-- Data provided follows --
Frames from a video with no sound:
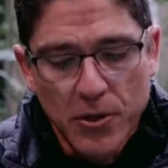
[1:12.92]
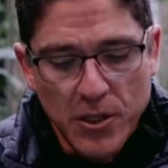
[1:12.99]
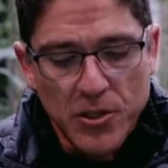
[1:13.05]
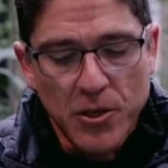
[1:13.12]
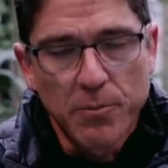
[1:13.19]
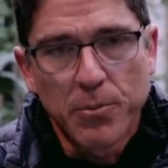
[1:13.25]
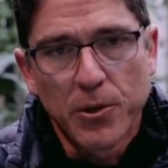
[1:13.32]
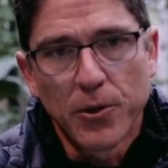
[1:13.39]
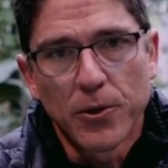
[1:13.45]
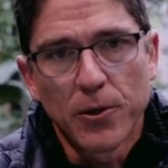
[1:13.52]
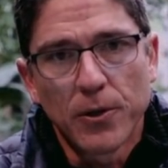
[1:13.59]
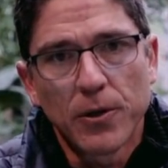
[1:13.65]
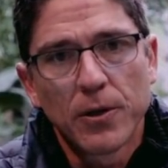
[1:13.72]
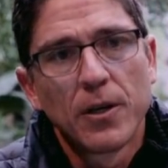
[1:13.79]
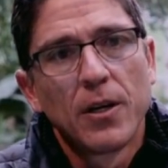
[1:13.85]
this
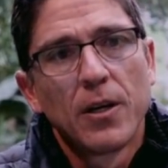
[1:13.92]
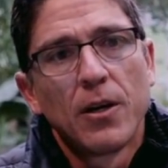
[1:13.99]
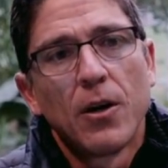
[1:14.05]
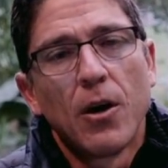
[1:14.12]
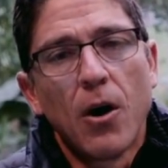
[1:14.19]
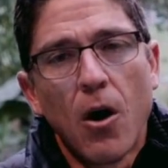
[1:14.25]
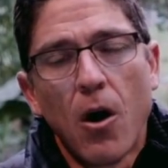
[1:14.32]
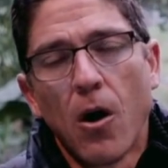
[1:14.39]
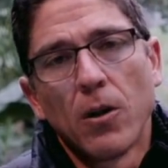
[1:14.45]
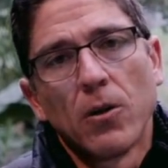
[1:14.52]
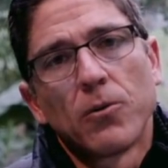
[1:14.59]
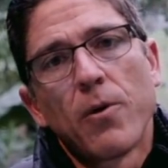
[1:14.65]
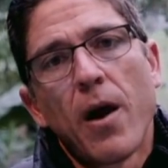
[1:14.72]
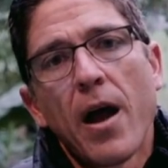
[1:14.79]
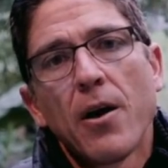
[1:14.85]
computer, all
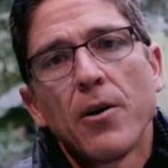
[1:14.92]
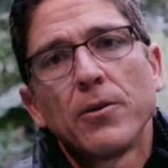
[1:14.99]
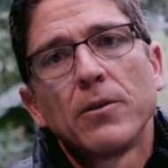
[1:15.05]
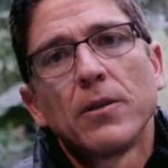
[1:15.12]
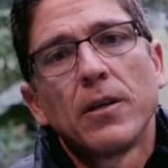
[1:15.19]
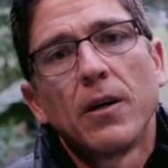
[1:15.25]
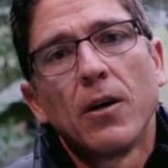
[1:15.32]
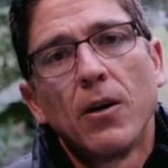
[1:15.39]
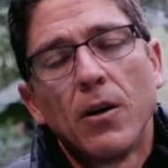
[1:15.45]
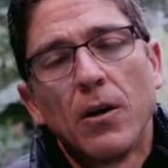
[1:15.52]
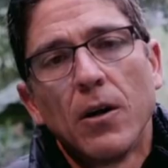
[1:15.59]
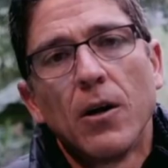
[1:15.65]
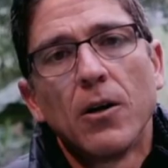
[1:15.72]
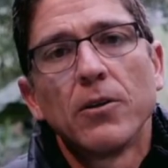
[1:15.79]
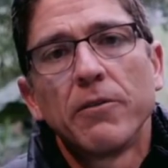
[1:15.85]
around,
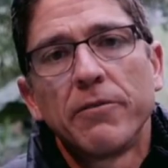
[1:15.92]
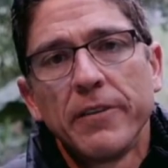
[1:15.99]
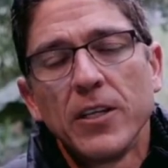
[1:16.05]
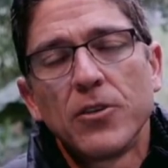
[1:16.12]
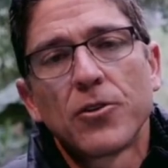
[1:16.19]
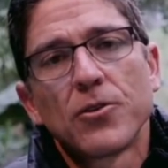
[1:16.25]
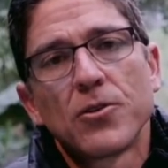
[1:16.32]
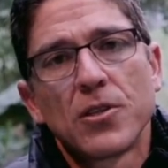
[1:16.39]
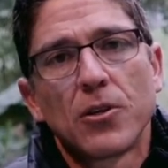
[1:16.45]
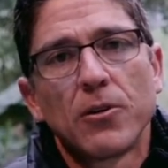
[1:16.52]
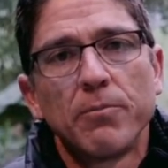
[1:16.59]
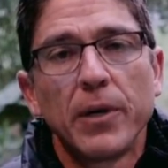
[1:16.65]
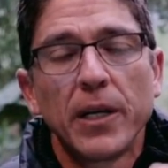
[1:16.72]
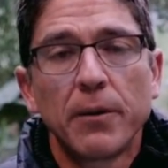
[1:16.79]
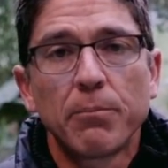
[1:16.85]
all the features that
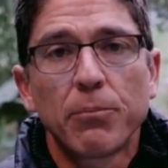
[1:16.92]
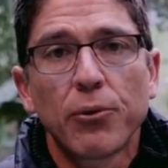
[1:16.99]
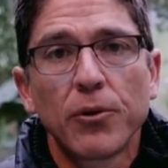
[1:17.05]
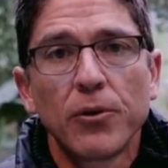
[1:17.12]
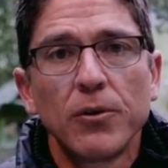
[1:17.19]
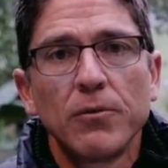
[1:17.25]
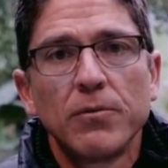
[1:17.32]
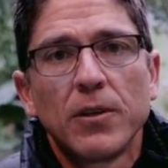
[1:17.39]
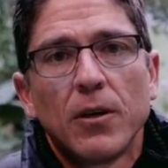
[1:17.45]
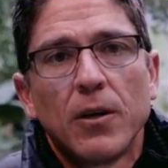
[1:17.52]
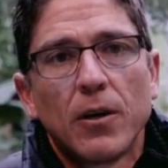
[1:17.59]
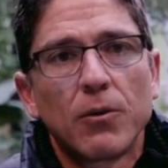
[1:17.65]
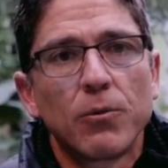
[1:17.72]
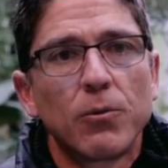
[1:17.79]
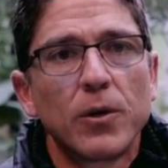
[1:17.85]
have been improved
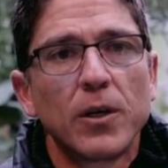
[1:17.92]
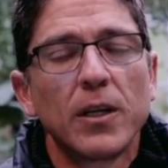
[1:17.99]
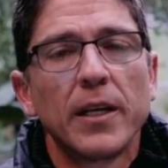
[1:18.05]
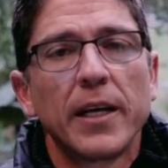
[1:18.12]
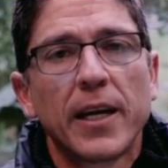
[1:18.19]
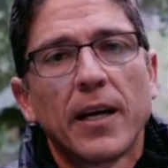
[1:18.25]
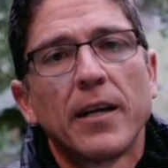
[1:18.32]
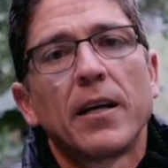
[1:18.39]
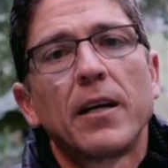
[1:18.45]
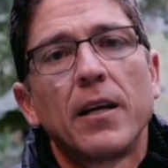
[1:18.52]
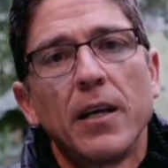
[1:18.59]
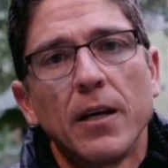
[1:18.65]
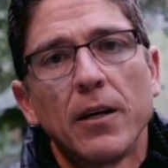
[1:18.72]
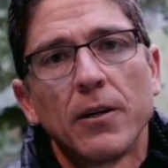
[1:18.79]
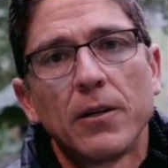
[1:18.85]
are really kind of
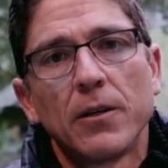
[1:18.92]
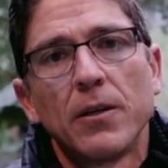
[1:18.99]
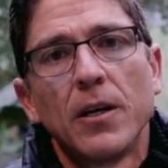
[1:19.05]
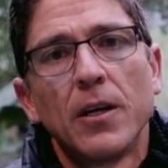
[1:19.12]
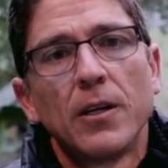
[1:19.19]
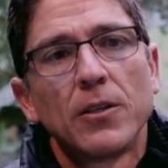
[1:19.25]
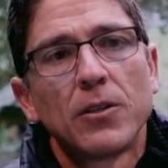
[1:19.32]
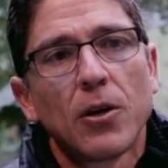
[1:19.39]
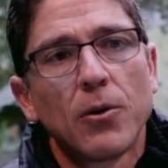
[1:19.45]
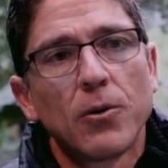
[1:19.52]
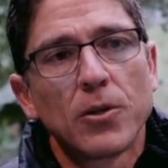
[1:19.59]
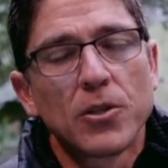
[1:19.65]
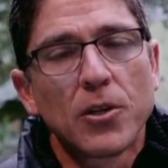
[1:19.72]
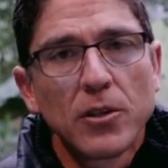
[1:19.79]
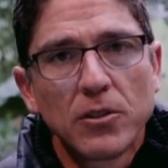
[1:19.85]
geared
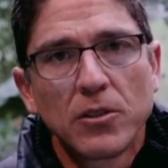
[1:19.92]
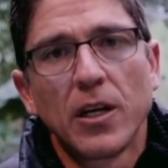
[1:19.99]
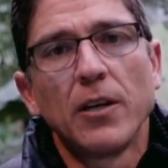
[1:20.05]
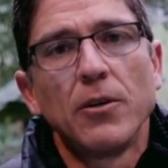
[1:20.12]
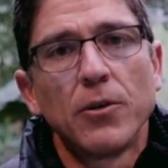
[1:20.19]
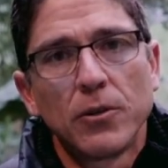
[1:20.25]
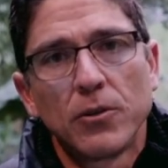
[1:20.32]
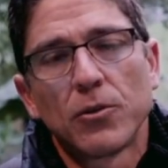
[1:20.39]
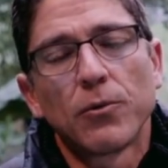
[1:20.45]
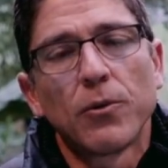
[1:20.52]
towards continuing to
-- Data provided concluded --
Description of the task → Leaving the pictures aside, repeat the data above exactly.

Final answer →
Frames from a video with no sound:
[1:12.92]
[1:12.99]
[1:13.05]
[1:13.12]
[1:13.19]
[1:13.25]
[1:13.32]
[1:13.39]
[1:13.45]
[1:13.52]
[1:13.59]
[1:13.65]
[1:13.72]
[1:13.79]
[1:13.85]
this
[1:13.92]
[1:13.99]
[1:14.05]
[1:14.12]
[1:14.19]
[1:14.25]
[1:14.32]
[1:14.39]
[1:14.45]
[1:14.52]
[1:14.59]
[1:14.65]
[1:14.72]
[1:14.79]
[1:14.85]
computer, all
[1:14.92]
[1:14.99]
[1:15.05]
[1:15.12]
[1:15.19]
[1:15.25]
[1:15.32]
[1:15.39]
[1:15.45]
[1:15.52]
[1:15.59]
[1:15.65]
[1:15.72]
[1:15.79]
[1:15.85]
around,
[1:15.92]
[1:15.99]
[1:16.05]
[1:16.12]
[1:16.19]
[1:16.25]
[1:16.32]
[1:16.39]
[1:16.45]
[1:16.52]
[1:16.59]
[1:16.65]
[1:16.72]
[1:16.79]
[1:16.85]
all the features that
[1:16.92]
[1:16.99]
[1:17.05]
[1:17.12]
[1:17.19]
[1:17.25]
[1:17.32]
[1:17.39]
[1:17.45]
[1:17.52]
[1:17.59]
[1:17.65]
[1:17.72]
[1:17.79]
[1:17.85]
have been improved
[1:17.92]
[1:17.99]
[1:18.05]
[1:18.12]
[1:18.19]
[1:18.25]
[1:18.32]
[1:18.39]
[1:18.45]
[1:18.52]
[1:18.59]
[1:18.65]
[1:18.72]
[1:18.79]
[1:18.85]
are really kind of
[1:18.92]
[1:18.99]
[1:19.05]
[1:19.12]
[1:19.19]
[1:19.25]
[1:19.32]
[1:19.39]
[1:19.45]
[1:19.52]
[1:19.59]
[1:19.65]
[1:19.72]
[1:19.79]
[1:19.85]
geared
[1:19.92]
[1:19.99]
[1:20.05]
[1:20.12]
[1:20.19]
[1:20.25]
[1:20.32]
[1:20.39]
[1:20.45]
[1:20.52]
towards continuing to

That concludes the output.